BAD GRANDPA

Un film de Jeff Tremaine

Une certaine idée de l’horreur (et non de l’humour)

Suite au décès de son insupportable épouse et à la cavale de sa fille dealeuse de drogue, le vieux Irvin Zisman, âgé de 86 ans, se retrouve avec son petit-fils Billy sous le bras. Il se lance alors dans un voyage jusqu’à l’autre bout du pays, espérant ainsi renvoyer cet imprévisible gamin de huit ans chez son père. Mais en chemin, les surprises vont se multiplier…

On ne pensait pas être capable de voir un truc pareil débarquer dans les salles. Non pas que l’on soit blasé avec l’âge sur les effets de l’humour pétomane sur notre cortex (quand c’est bien exécuté, ça marche toujours), mais atteindre un tel niveau de renoncement cinématographique au profit de gags plus éculés que celui de la peau de banane s’avère très inquiétant.
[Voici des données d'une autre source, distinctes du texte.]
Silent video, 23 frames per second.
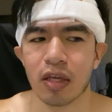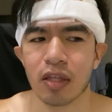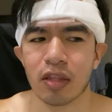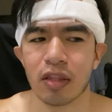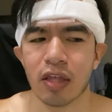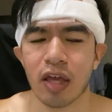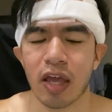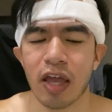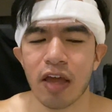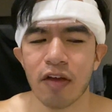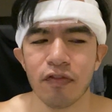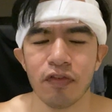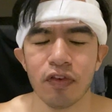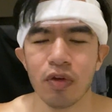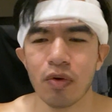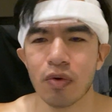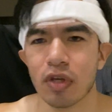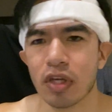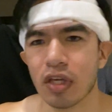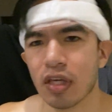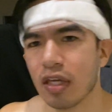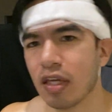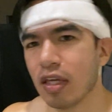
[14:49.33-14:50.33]
the
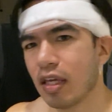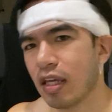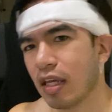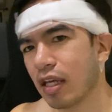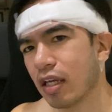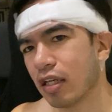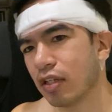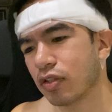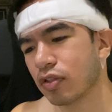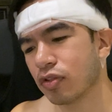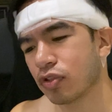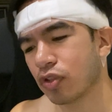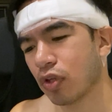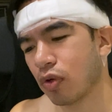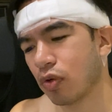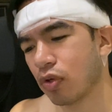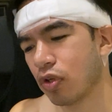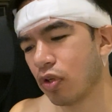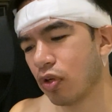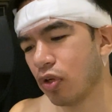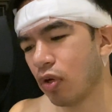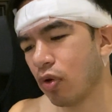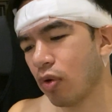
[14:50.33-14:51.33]
FUE, so
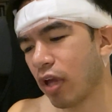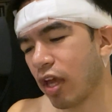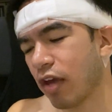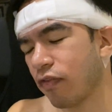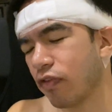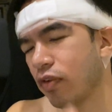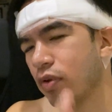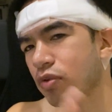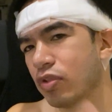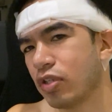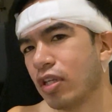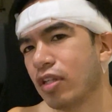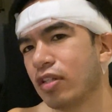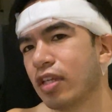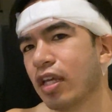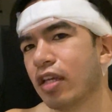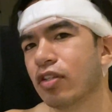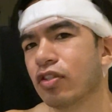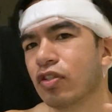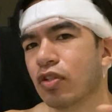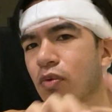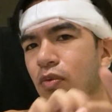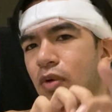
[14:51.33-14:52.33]
FUT
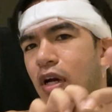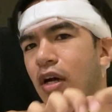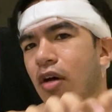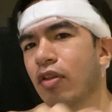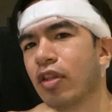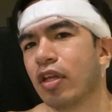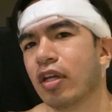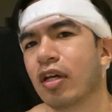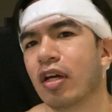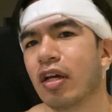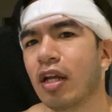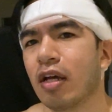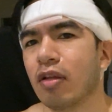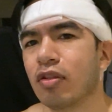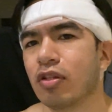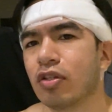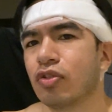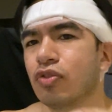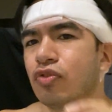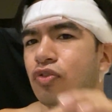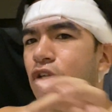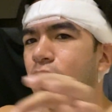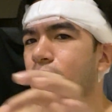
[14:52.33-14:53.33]
takes a while. They cut out the
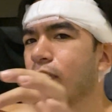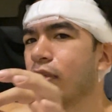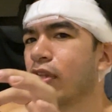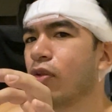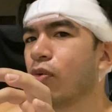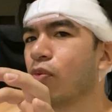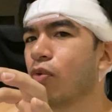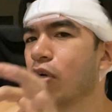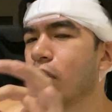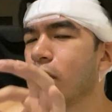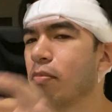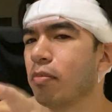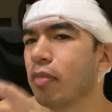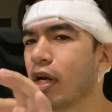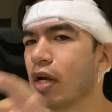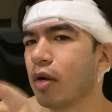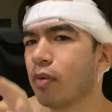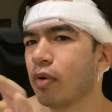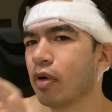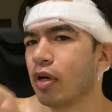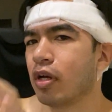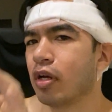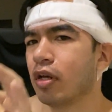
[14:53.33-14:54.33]
strip, and one by
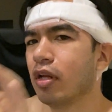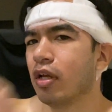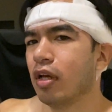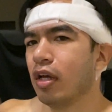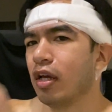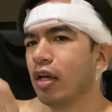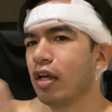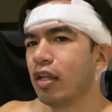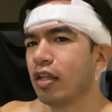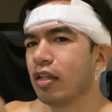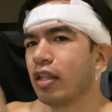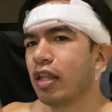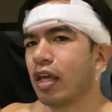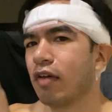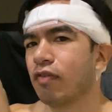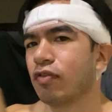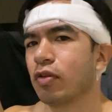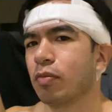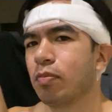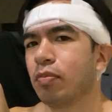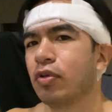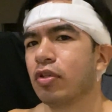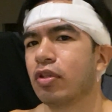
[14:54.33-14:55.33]
one, they
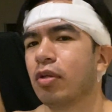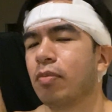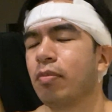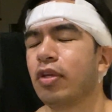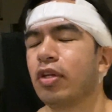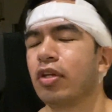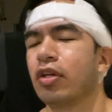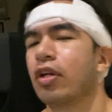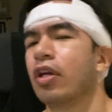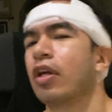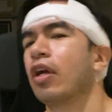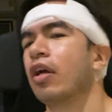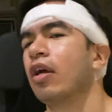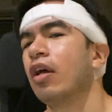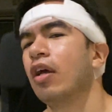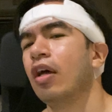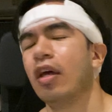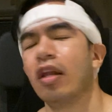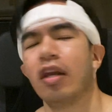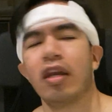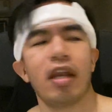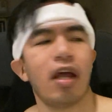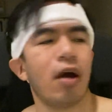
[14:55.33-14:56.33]
have to put them in your hair.
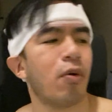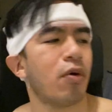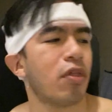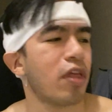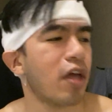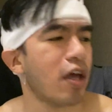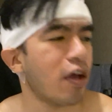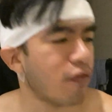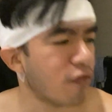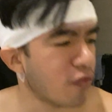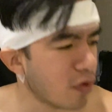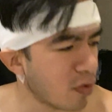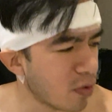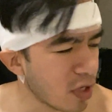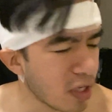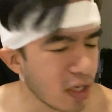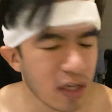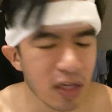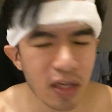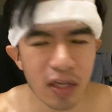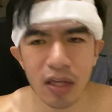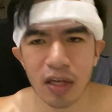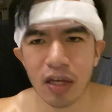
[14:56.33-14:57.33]
Now with
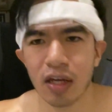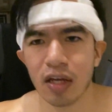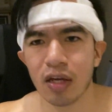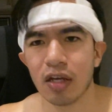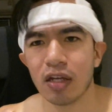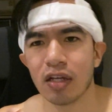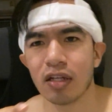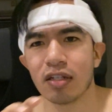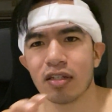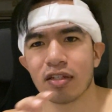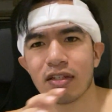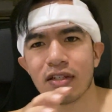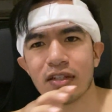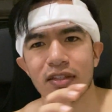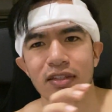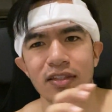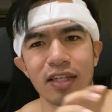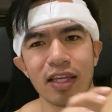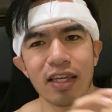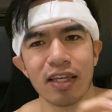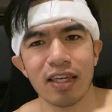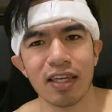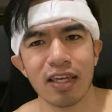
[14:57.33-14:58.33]
FUE,
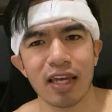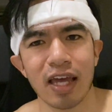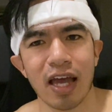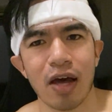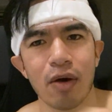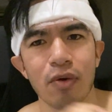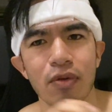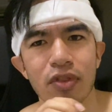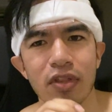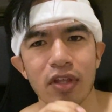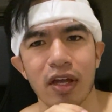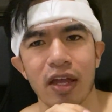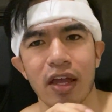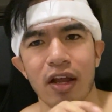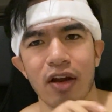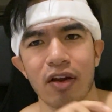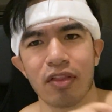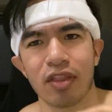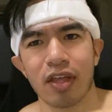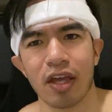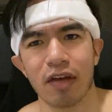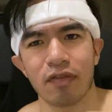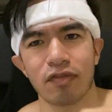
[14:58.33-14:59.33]
taking out the
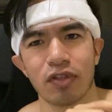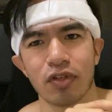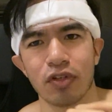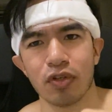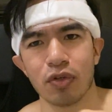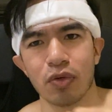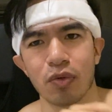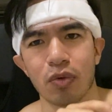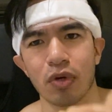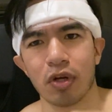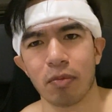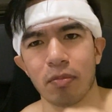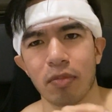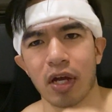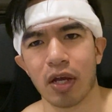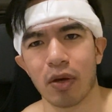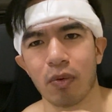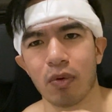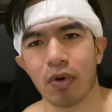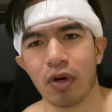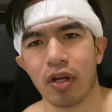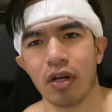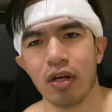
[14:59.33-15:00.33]
hair, they have to do one by
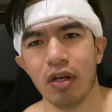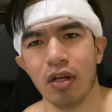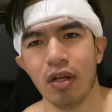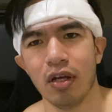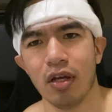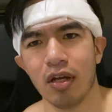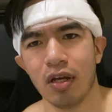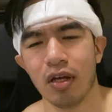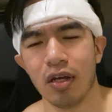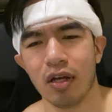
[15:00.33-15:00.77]
one.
Sans compter que le concept, sensé être basé sur une forme toujours plus accrue de vulgarité rentre-dedans, tutoie surtout le fond des cabinets en terme d’inventivité trash. Ayant visiblement laissé de côté pour l’instant le masochisme assez jouissif que lui et sa bande de cinglés laissaient éclater dans "Jackass", Johnny Knoxville s’est donc lancé dans le déguisement outrancier en incarnant ici un vieillard libidineux, grossier, irrévérencieux et foncièrement antipathique. Bon, le maquillage est juste raté de A à Z, ce qui fout déjà en l’air sa prestation d’acteur, mais honnêtement, le pire, ce n’est pas encore ça.

On pourrait tartiner des phrases entières sur ce qui rend "Bad Grandpa" raté, consternant à tous les degrés de fabrication et profondément ennuyeux jusqu’au bout, mais ce serait se limiter à paraphraser l’intégralité des scènes (une lecture du synopsis sera amplement suffisante). Faisons donc simple et rapide : les gags ne dépassent jamais le stade du pipi-caca-prout le plus basique (entre une violente diarrhée sur les murs et des testicules de retraité coincées dans un distributeur de boissons), chaque tentative d’humour s’échoue lamentablement à cause d’une mise en scène inexistante, la subversion est absente quand elle ne dérive pas vers la pire des obscénités (voir le final qui tente de pervertir n’importe comment celui de "Little Miss Sunshine") et pas un seul vrai plan de cinéma ne se dégage de l’ensemble. On sent ici l’omniprésence du découpage télévisuel, renvoyant au vestiaire toute notion de cinéma et d’esthétique (l’image est d’une laideur pas possible) au profit d’un désir d’immédiateté dans le filmage, lequel n’empêche évidemment pas le relâchement en termes de mise en scène. Et du coup, sans le moindre investissement devant et derrière la caméra, on récolte juste le degré zéro de la comédie trash. Inutile d’en dire plus.